Kepergian Senja, tidak membuat Langit tergugah. Ia tetap pada posisinya, membaca sebuah komik kesukaannya itu. Sementara, langkah kesal terlihat dari hentakan kaki Senja. Ia memasuki ruang kelasnya dengan wajah yang ditekuk.

"Langit, selalu aja cuek. Dia perhatian ke Senja, cuman kalo Senja lagi nangis. Langit, nggak pernah tahu perasaan Senja. Kalo Senja, sayang sama Langit," gumam Senja menyeka air matanya yang hendak terjatuh.

"Padahal, Senja pingin banget baca buku novel ini bareng sama Langit," lanjutnya.

"Baca bukunya bareng sama gue aja," timpal Devan yang menghampiri Senja, dan duduk di bangku sebelahnya.

"Devan, kenapa ke sini? Nanti, Aura marah lagi," ujar Senja.

"Aura, nggak akan marah. Karena gue udah suruh dia buat beli minuman di kantin, jadi dia nggak bisa ganggu kita lagi."

"Memangnya, Devan suka baca buku?" tanya Senja mengeryitkan keningnya.

"Gue suka semua jenis buku, dan gue juga suka sama lo."

"Maksudnya?"

"Ahm, ngomong-ngomong ini novel judulnya apa?" tanya Devan mengalihkan pertanyaan Senja tadi.

"Rahasia Cinta." Senja membuka buku novel di atas meja.

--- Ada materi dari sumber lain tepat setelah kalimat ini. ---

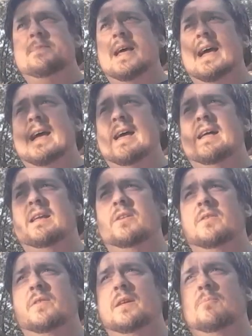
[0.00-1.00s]

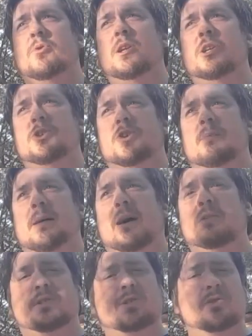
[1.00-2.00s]
And the British are
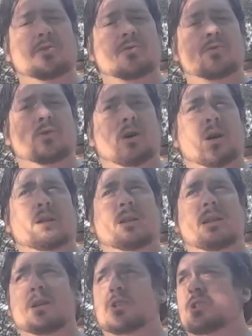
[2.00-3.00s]
about to
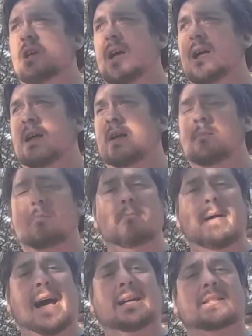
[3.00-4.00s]
unleash a
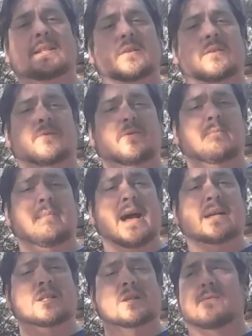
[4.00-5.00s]
massive,
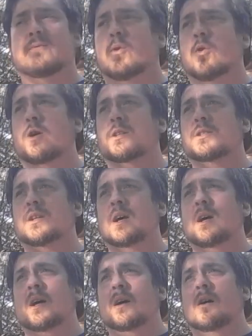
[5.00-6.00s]
massive force,
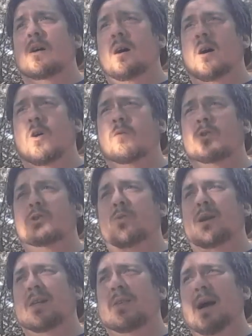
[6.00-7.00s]
over
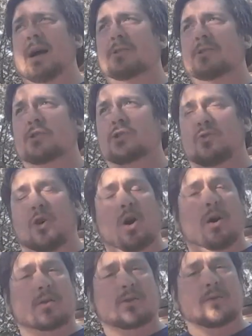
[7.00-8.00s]
20,000
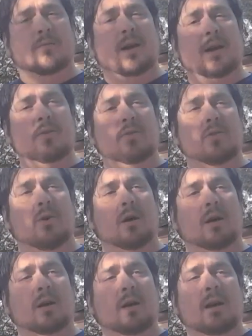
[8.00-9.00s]
strong, to invade New
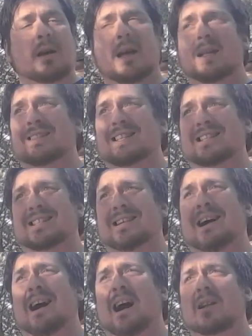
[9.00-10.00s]
York and
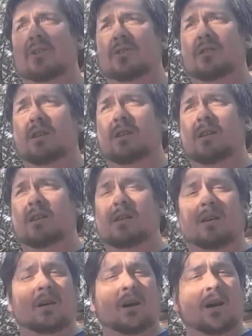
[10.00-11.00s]
dislodge the
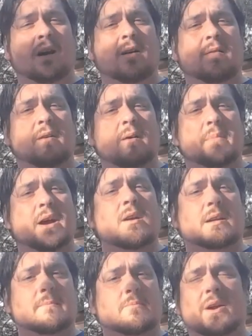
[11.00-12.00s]

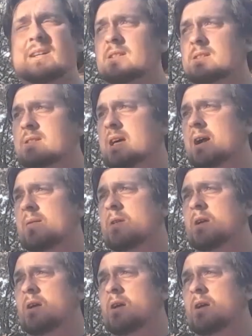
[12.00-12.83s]
American presence there.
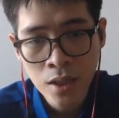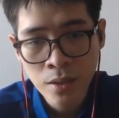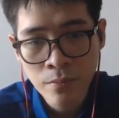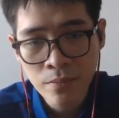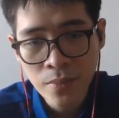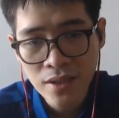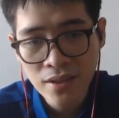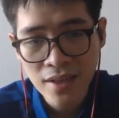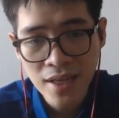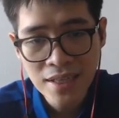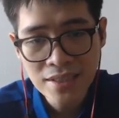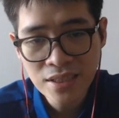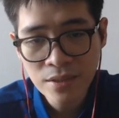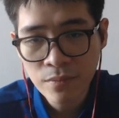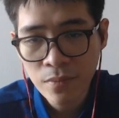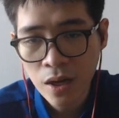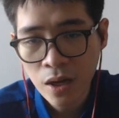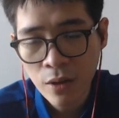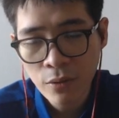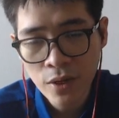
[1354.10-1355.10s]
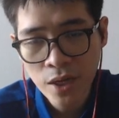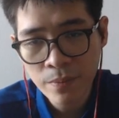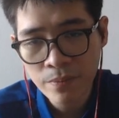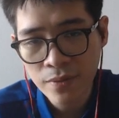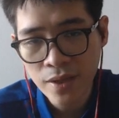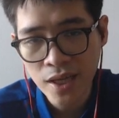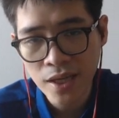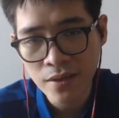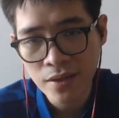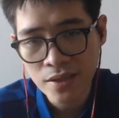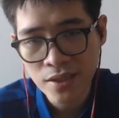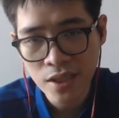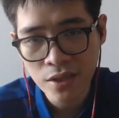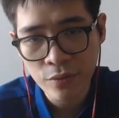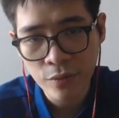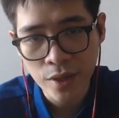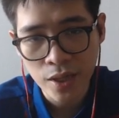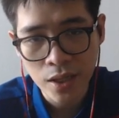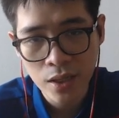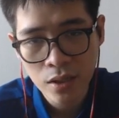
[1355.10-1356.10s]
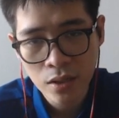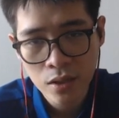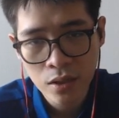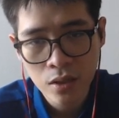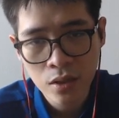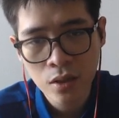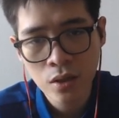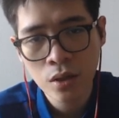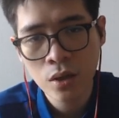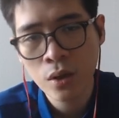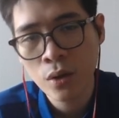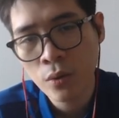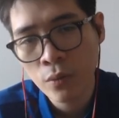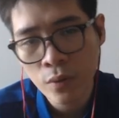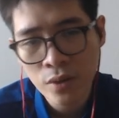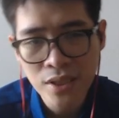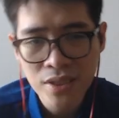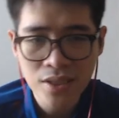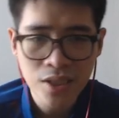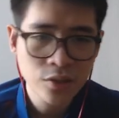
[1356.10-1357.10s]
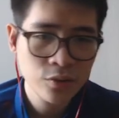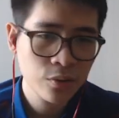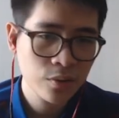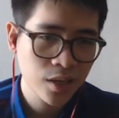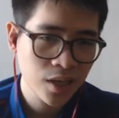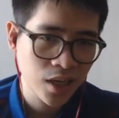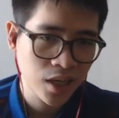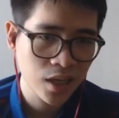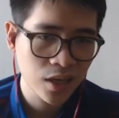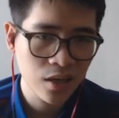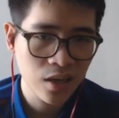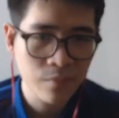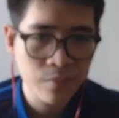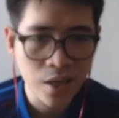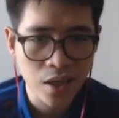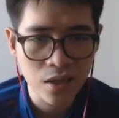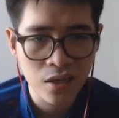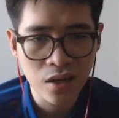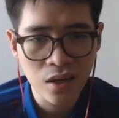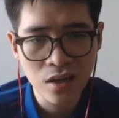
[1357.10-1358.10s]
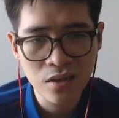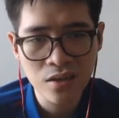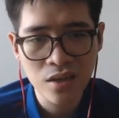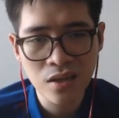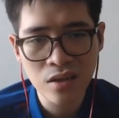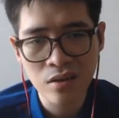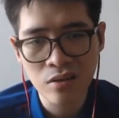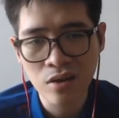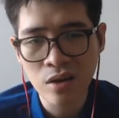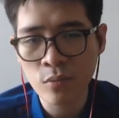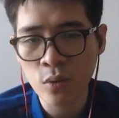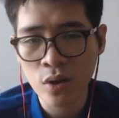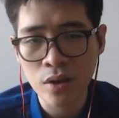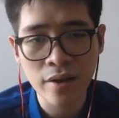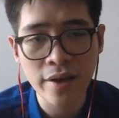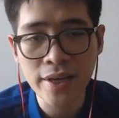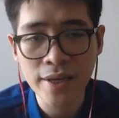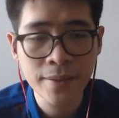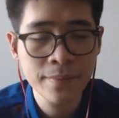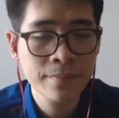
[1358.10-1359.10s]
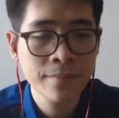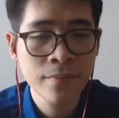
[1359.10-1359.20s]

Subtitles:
But then somehow he played the c3, which is actually, I mean, another normal line.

Devan mendekatkan bangkunya, agar berdekatan dengan bangku Senja. "Yaudah, kita baca bukunya bareng."

Senja mematung, ia hanya memandang wajah Devan dari sudut samping. Sedangkan, Devan yang menyadari langsung melihat mata Senja. "Bukunya yang dilihat, bukan gue," ledek Devan membuat Senja kebingungan.

"Ah, iya. Maaf." Senja segera memalingkan pandangannya, ke arah buku.

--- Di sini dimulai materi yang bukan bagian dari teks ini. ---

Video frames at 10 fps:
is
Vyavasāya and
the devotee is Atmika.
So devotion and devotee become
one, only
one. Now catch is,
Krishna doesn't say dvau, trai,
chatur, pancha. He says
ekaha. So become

"Jadi, tokoh utamanya itu yang jahat, ya?" tanya Devan ketika sudah membaca beberapa halaman dari buku itu, bersama dengan Senja.

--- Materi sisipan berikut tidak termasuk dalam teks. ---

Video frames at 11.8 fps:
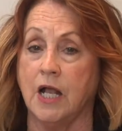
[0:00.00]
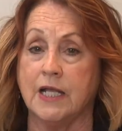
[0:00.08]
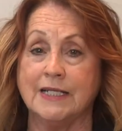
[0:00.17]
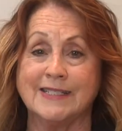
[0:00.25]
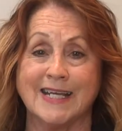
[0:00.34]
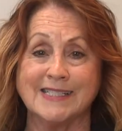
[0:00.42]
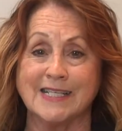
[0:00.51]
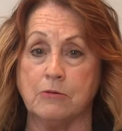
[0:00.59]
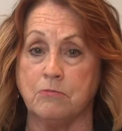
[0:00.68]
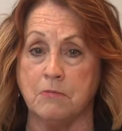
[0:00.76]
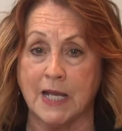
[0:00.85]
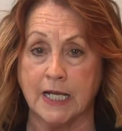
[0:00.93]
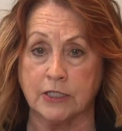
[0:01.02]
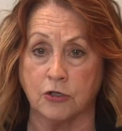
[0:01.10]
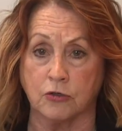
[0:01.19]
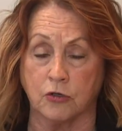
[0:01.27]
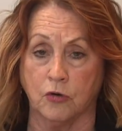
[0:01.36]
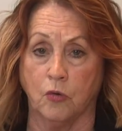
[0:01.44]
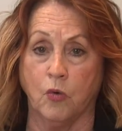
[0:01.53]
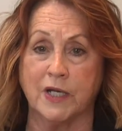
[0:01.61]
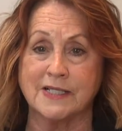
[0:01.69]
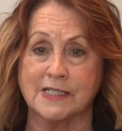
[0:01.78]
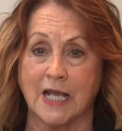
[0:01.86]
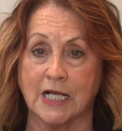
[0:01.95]
It doesn't matter what
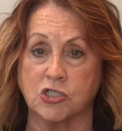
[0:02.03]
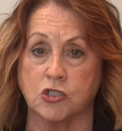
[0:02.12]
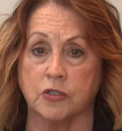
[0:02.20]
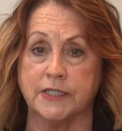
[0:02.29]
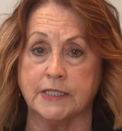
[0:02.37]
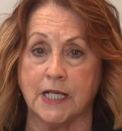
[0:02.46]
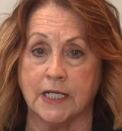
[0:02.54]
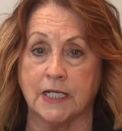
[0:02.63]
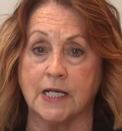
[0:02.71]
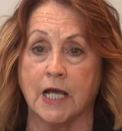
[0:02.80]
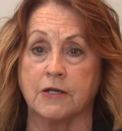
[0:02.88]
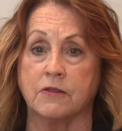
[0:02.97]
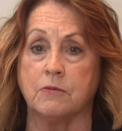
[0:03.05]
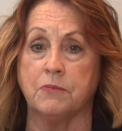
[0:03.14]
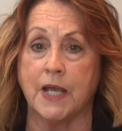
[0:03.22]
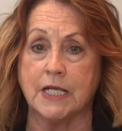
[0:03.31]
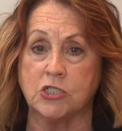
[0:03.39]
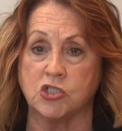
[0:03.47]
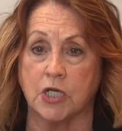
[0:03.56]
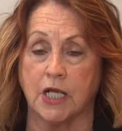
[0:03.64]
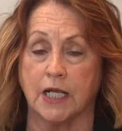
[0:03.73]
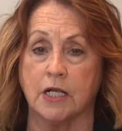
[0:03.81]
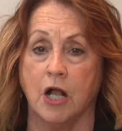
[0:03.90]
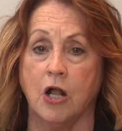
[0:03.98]
is actually taken out of the
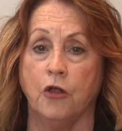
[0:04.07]
paycheck.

"Iya, kasihan sama pacarnya. Padahal, dia cinta."

"Ini yang namanya rahasia cinta, kadang cinta itu tumbuh tanpa kita tahu, dan nggak setiap perasaan suka itu dinamakan cinta. Bisa aja rasa suka itu, hanya sebatas kagum dan nggak lebih."

"Cinta itu, ibarat kalo melihat seseorang yang membuat jantung ini seolah-olah mau copot karena detaknya sangat cepat. Tapi, kalo suka itu hanya bisa dilihat dari mata, bukan dari hati. Dan, rasa suka itu nggak bisa menjadi tolak ukur buat mencintai seseorang," imbuhnya.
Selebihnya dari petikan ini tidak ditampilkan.